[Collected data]
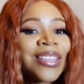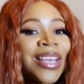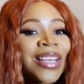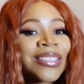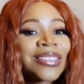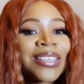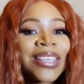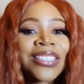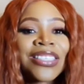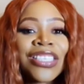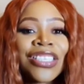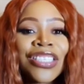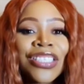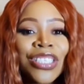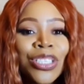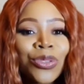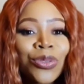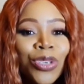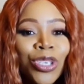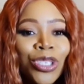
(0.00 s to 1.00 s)
There are certain
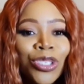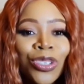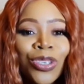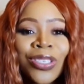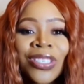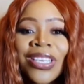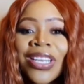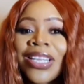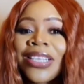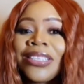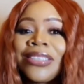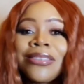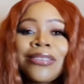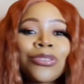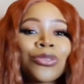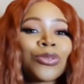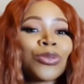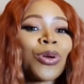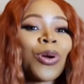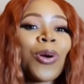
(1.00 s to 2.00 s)
situations
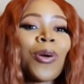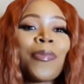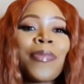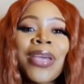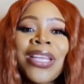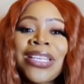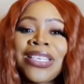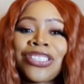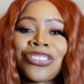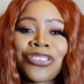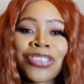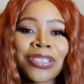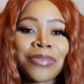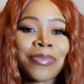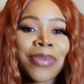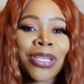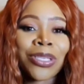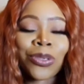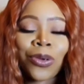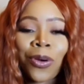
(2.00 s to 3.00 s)
that so many
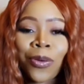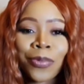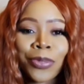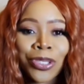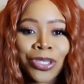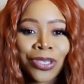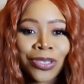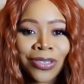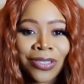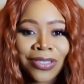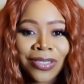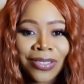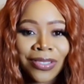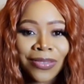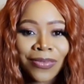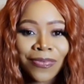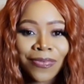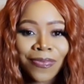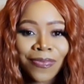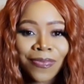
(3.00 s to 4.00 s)
treatment
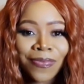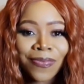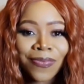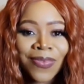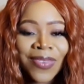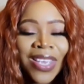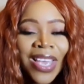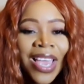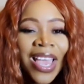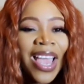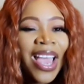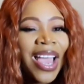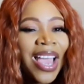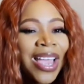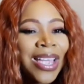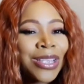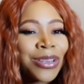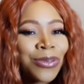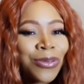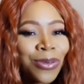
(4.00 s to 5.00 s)
options.
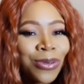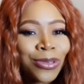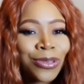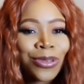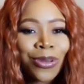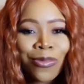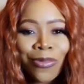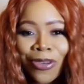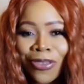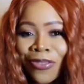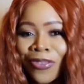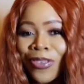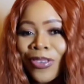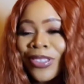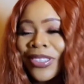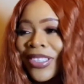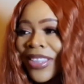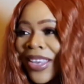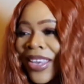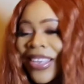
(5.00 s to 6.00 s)
I know some of
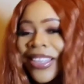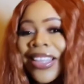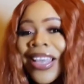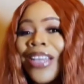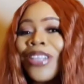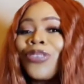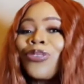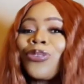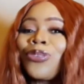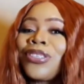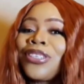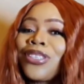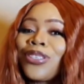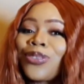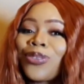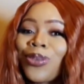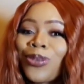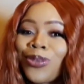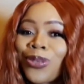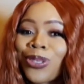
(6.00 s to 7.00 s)
us think that the only
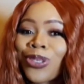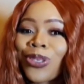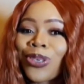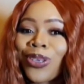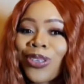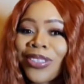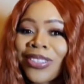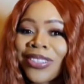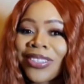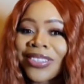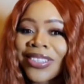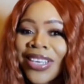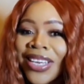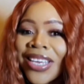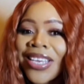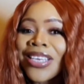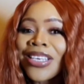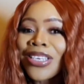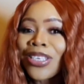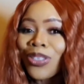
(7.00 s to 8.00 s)
solution
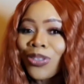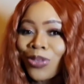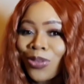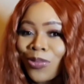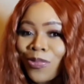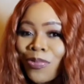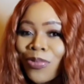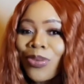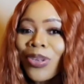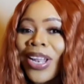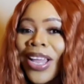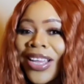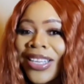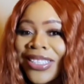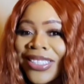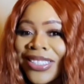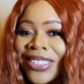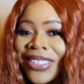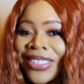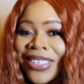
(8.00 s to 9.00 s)
is to pull
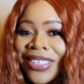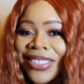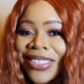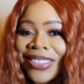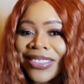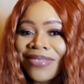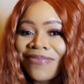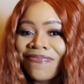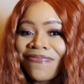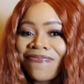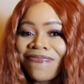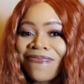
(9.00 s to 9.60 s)
out the teeth.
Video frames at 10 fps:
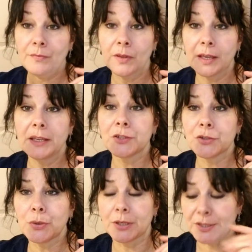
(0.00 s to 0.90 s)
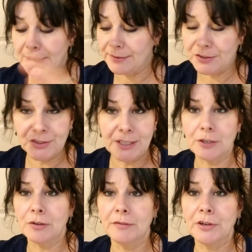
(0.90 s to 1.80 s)
King of Swords in the
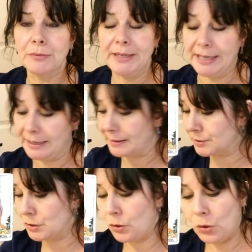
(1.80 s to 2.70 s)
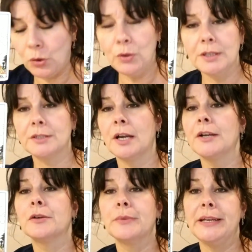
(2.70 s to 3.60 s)
center of your reading. This whole
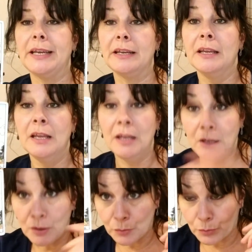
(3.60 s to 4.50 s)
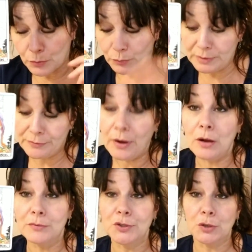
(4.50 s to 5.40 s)
entire reading
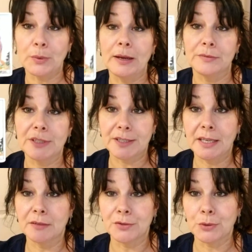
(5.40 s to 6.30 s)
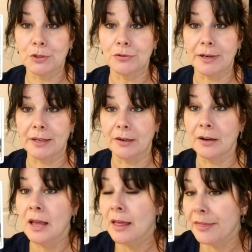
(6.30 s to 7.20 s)
revolves around this King of Swords right here.
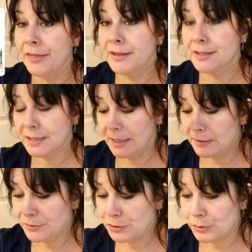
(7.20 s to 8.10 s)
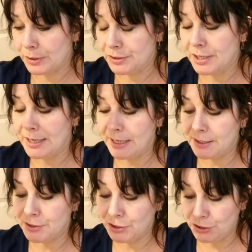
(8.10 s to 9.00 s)
This King of Swords
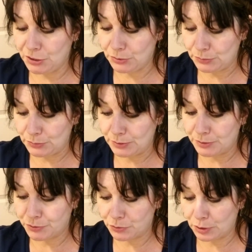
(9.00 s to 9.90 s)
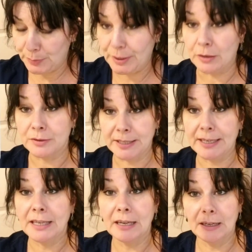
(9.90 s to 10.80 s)
is you Scorpio,
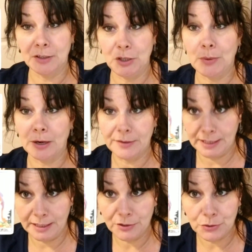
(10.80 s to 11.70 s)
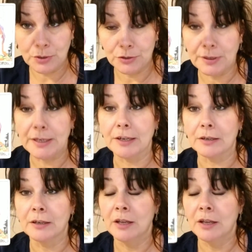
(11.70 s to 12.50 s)
taking on you are the King of Swords right here.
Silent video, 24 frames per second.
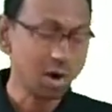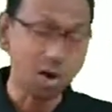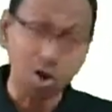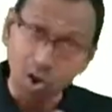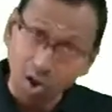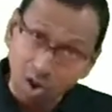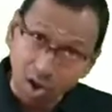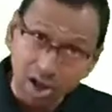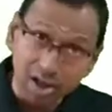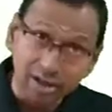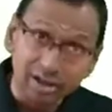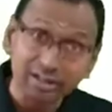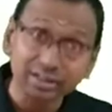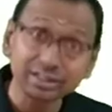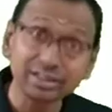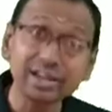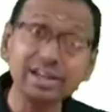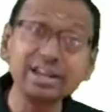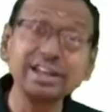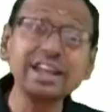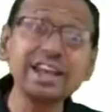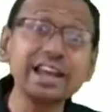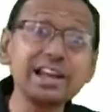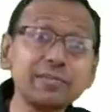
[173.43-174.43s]
or
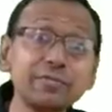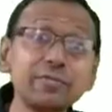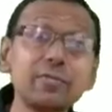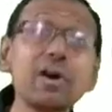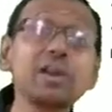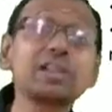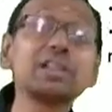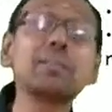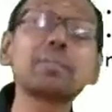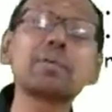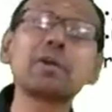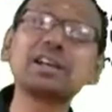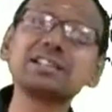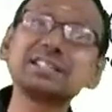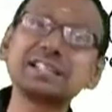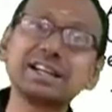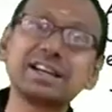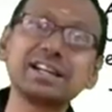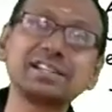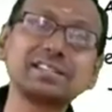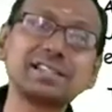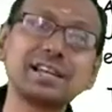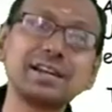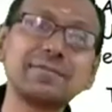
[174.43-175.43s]
the need for the
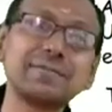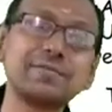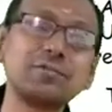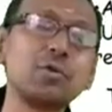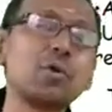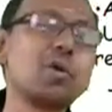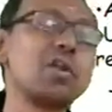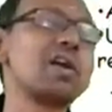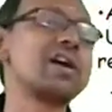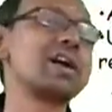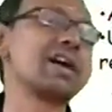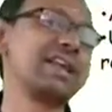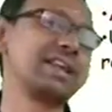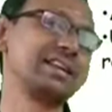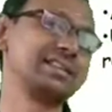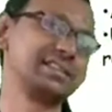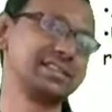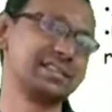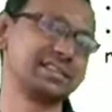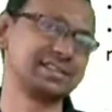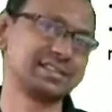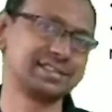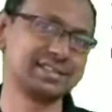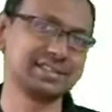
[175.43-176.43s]
project itself no longer
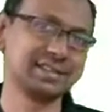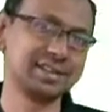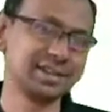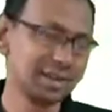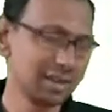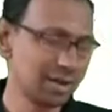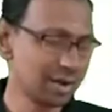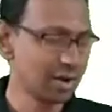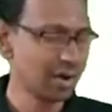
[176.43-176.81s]
exists,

- _PROBLEM TO WORK ON_:
Whatever lies between the first line of the data and the line holding "(3.60 s to 4.50 s)", inclusive, should be repeated exactly, apart from the pictures.

- _REPLY_:
(0.00 s to 1.00 s)
There are certain
(1.00 s to 2.00 s)
situations
(2.00 s to 3.00 s)
that so many
(3.00 s to 4.00 s)
treatment
(4.00 s to 5.00 s)
options.
(5.00 s to 6.00 s)
I know some of
(6.00 s to 7.00 s)
us think that the only
(7.00 s to 8.00 s)
solution
(8.00 s to 9.00 s)
is to pull
(9.00 s to 9.60 s)
out the teeth.
Video frames at 10 fps:
(0.00 s to 0.90 s)
(0.90 s to 1.80 s)
King of Swords in the
(1.80 s to 2.70 s)
(2.70 s to 3.60 s)
center of your reading. This whole
(3.60 s to 4.50 s)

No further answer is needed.